[Stored data]
========================================================================

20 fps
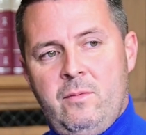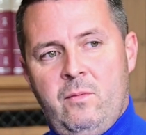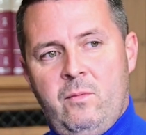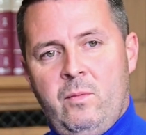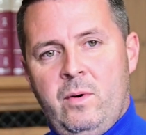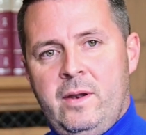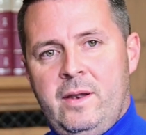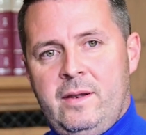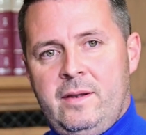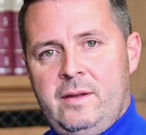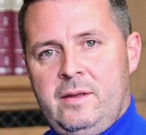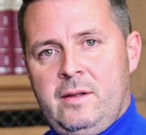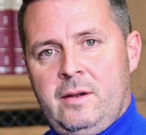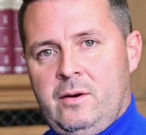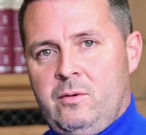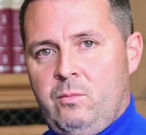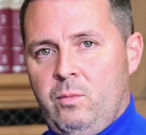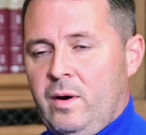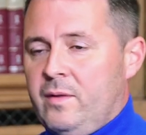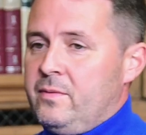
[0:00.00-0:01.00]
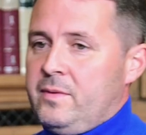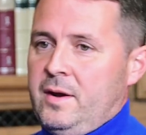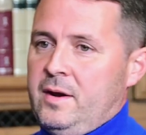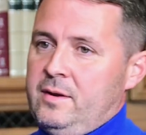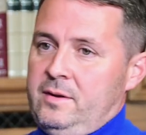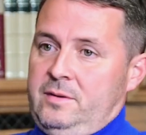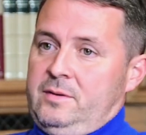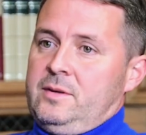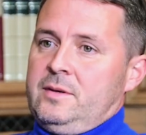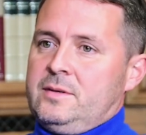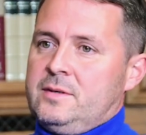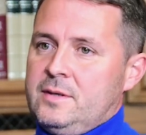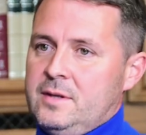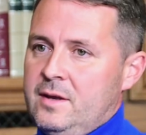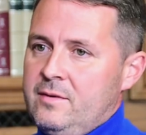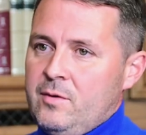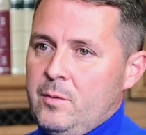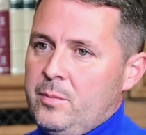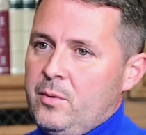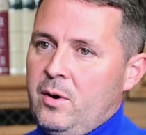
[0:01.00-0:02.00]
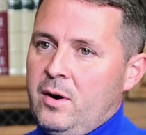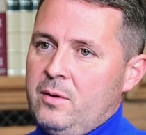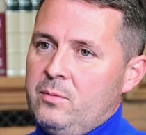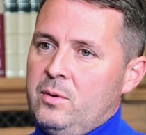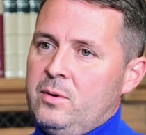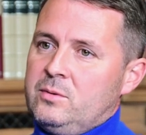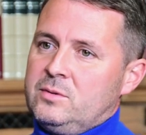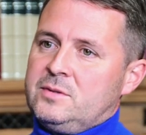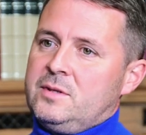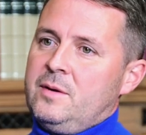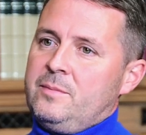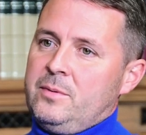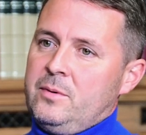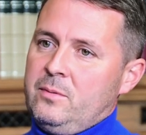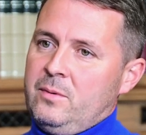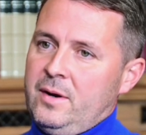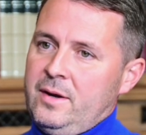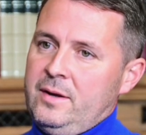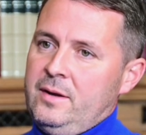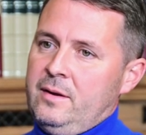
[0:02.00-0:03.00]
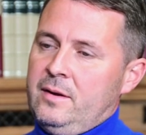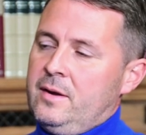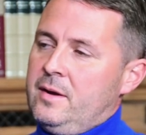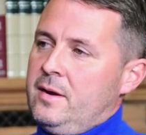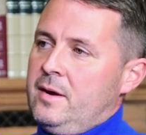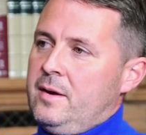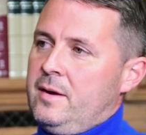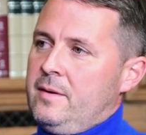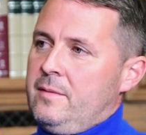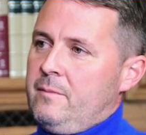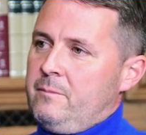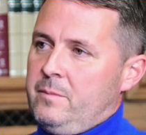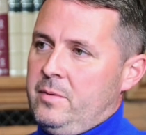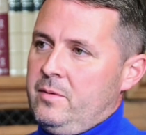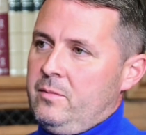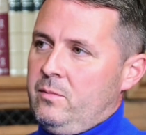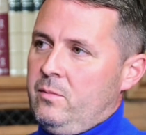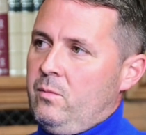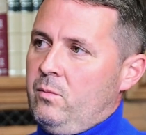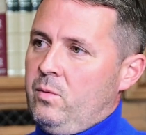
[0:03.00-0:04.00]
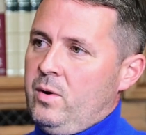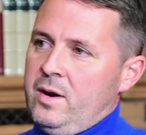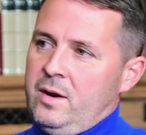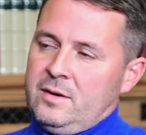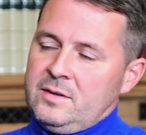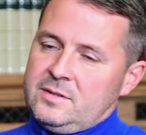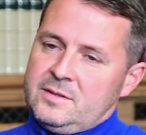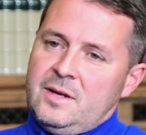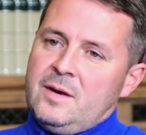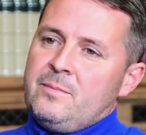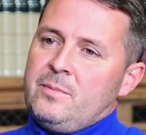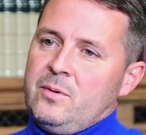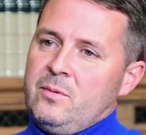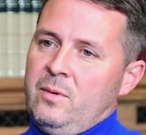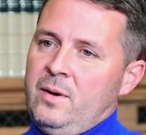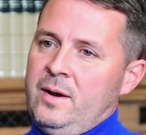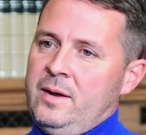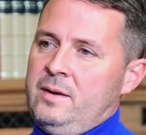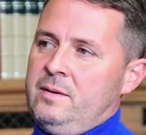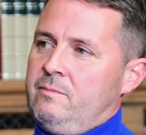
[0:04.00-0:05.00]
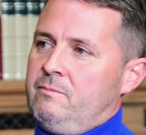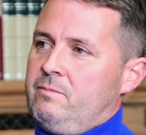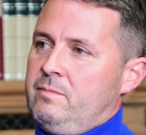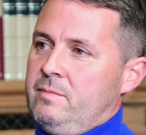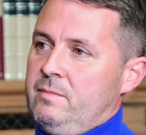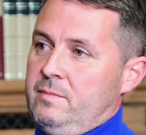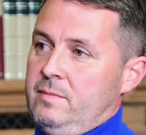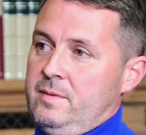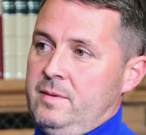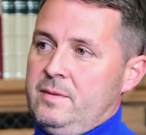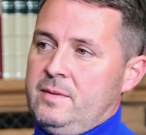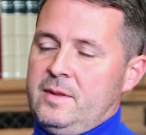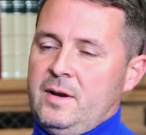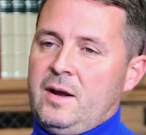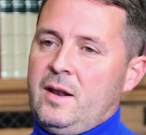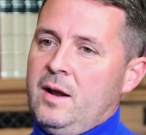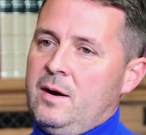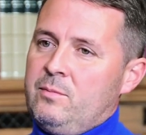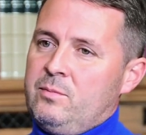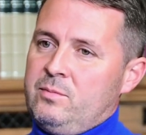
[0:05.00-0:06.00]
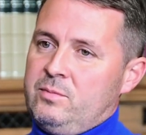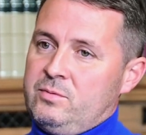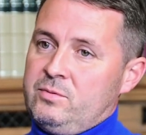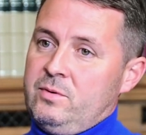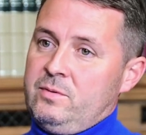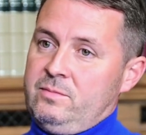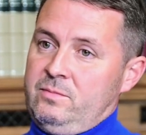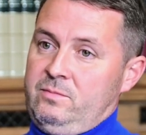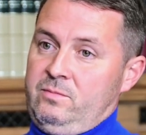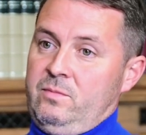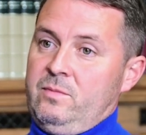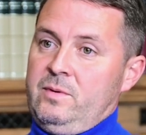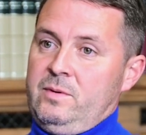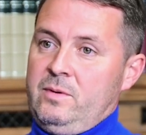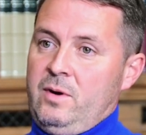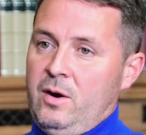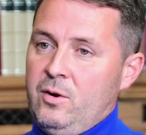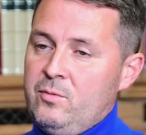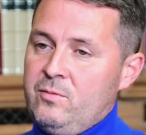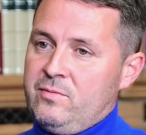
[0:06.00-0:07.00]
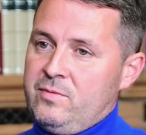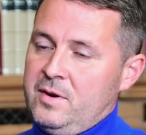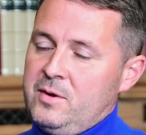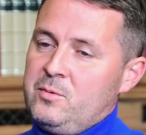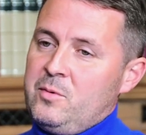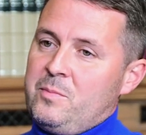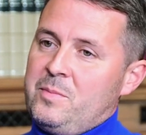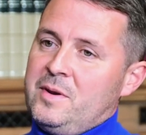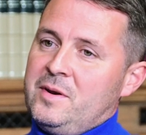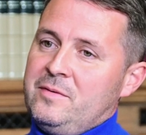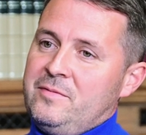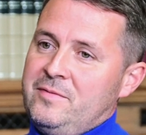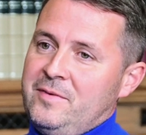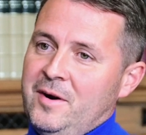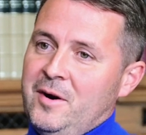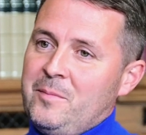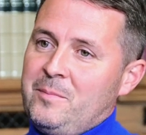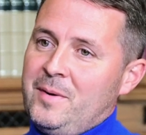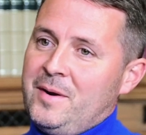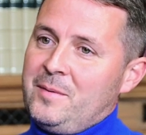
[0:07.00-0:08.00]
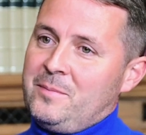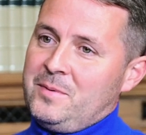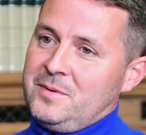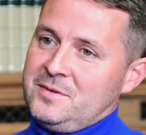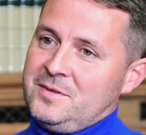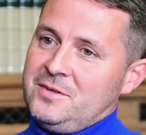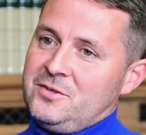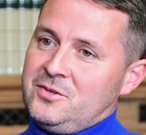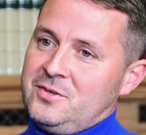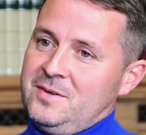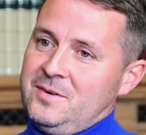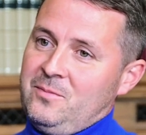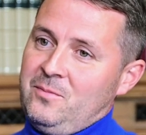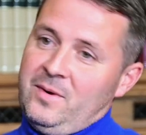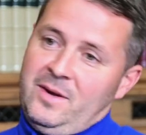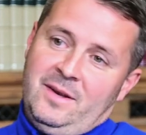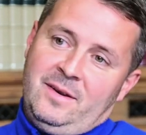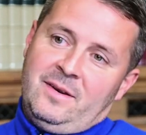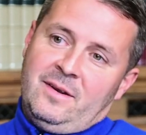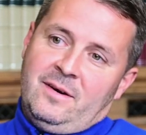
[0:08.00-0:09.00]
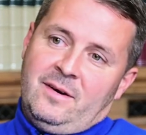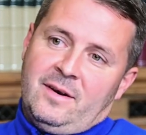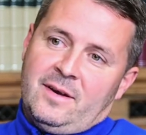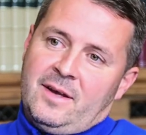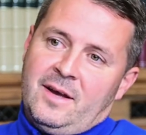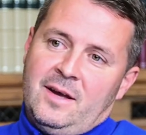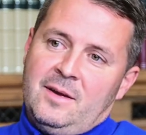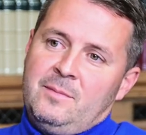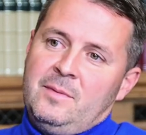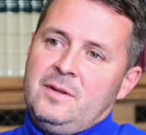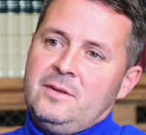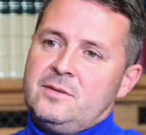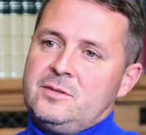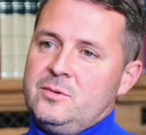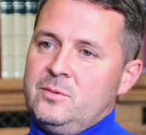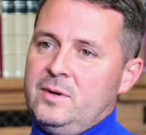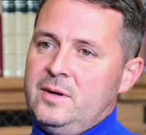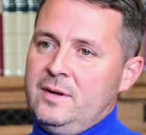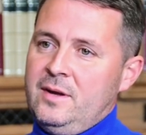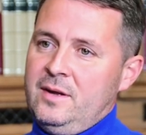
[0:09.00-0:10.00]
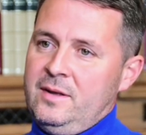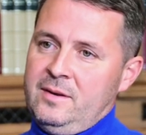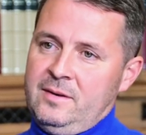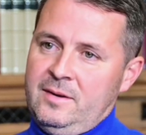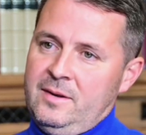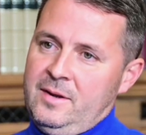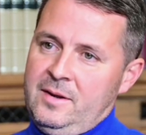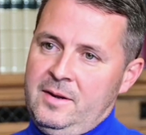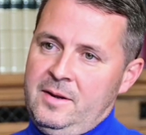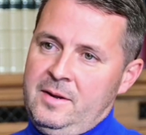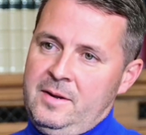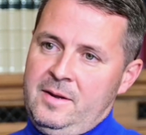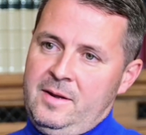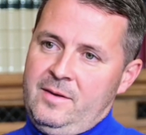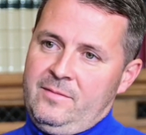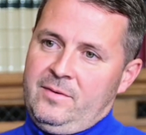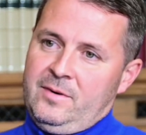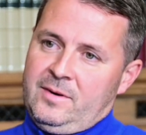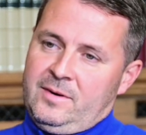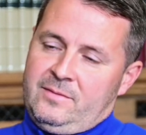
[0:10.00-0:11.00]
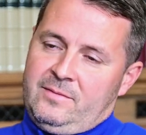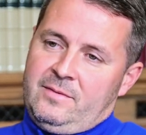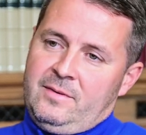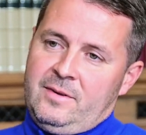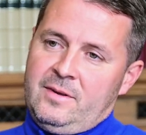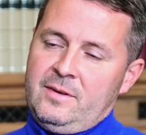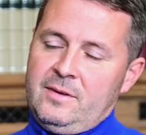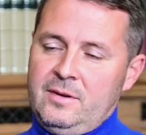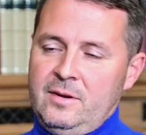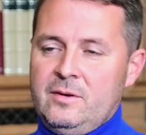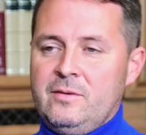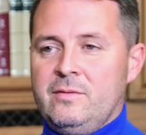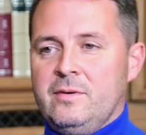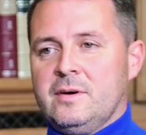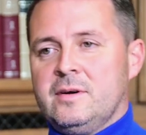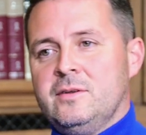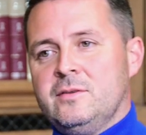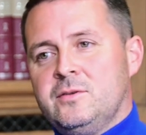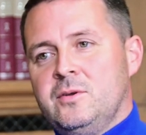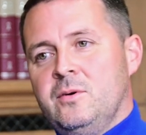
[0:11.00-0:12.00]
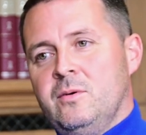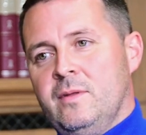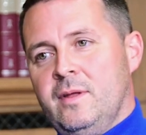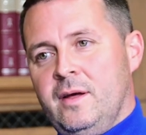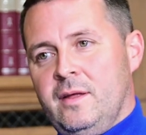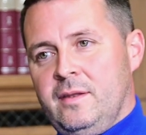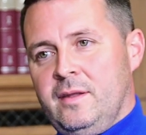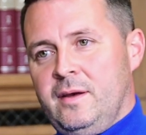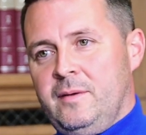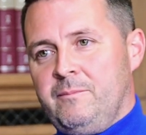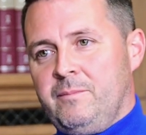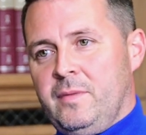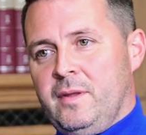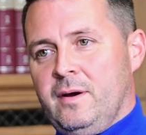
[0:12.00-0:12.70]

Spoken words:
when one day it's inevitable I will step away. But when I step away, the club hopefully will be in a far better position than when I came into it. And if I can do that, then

========================================================================

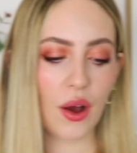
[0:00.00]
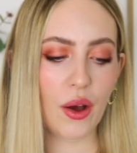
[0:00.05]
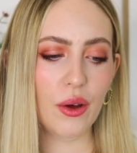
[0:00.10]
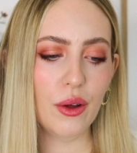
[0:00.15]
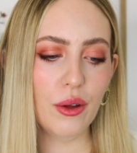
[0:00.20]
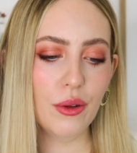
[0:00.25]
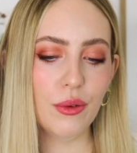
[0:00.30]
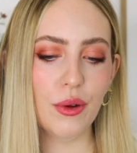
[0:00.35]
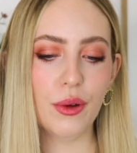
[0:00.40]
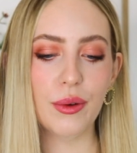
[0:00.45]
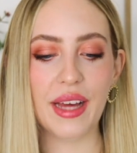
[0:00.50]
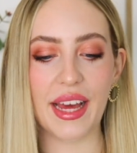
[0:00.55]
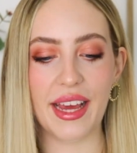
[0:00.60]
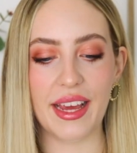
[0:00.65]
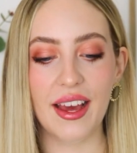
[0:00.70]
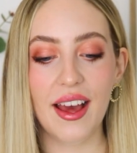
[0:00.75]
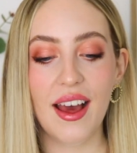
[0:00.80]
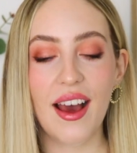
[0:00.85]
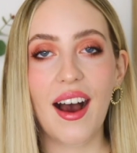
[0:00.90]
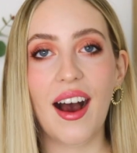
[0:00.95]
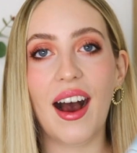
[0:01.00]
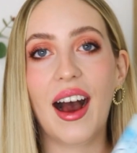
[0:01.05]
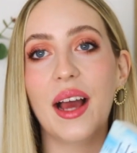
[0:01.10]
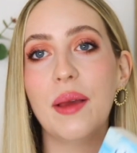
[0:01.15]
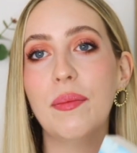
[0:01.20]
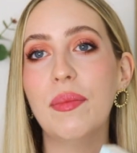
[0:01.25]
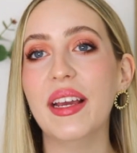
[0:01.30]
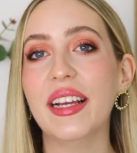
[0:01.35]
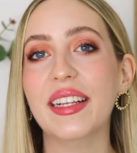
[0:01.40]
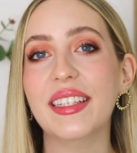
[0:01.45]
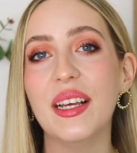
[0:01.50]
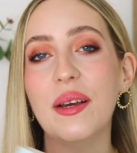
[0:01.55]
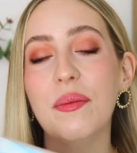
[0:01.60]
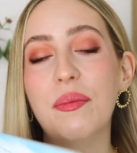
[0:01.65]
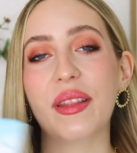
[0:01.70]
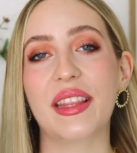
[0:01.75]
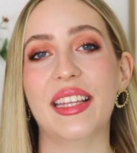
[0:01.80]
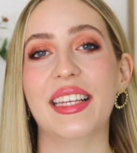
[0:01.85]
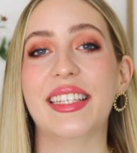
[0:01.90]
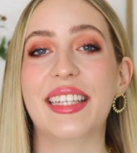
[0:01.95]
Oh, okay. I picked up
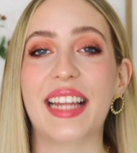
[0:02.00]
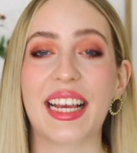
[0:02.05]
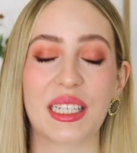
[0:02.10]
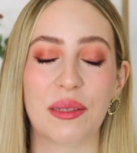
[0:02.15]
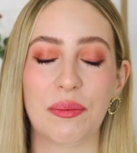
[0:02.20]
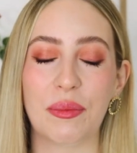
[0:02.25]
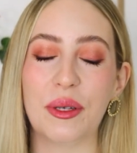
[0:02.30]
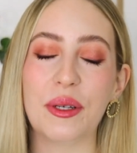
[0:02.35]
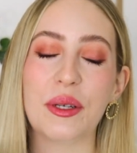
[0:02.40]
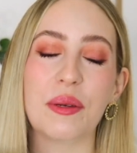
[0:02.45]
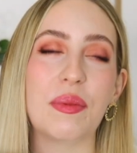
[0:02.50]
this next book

========================================================================

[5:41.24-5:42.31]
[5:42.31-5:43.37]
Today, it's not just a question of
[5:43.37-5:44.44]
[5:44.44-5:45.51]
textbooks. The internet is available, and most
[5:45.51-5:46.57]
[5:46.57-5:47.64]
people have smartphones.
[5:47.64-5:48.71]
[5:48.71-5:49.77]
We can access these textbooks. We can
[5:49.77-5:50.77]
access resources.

========================================================================

* _Problem details_
Pictures excluded, reproduce only the part above that opens with the line holding "[0:06.00-0:07.00]" and closes with the line holding "[0:12.00-0:12.70]", exactly as written.

* _Output for this exercise_
[0:06.00-0:07.00]
[0:07.00-0:08.00]
[0:08.00-0:09.00]
[0:09.00-0:10.00]
[0:10.00-0:11.00]
[0:11.00-0:12.00]
[0:12.00-0:12.70]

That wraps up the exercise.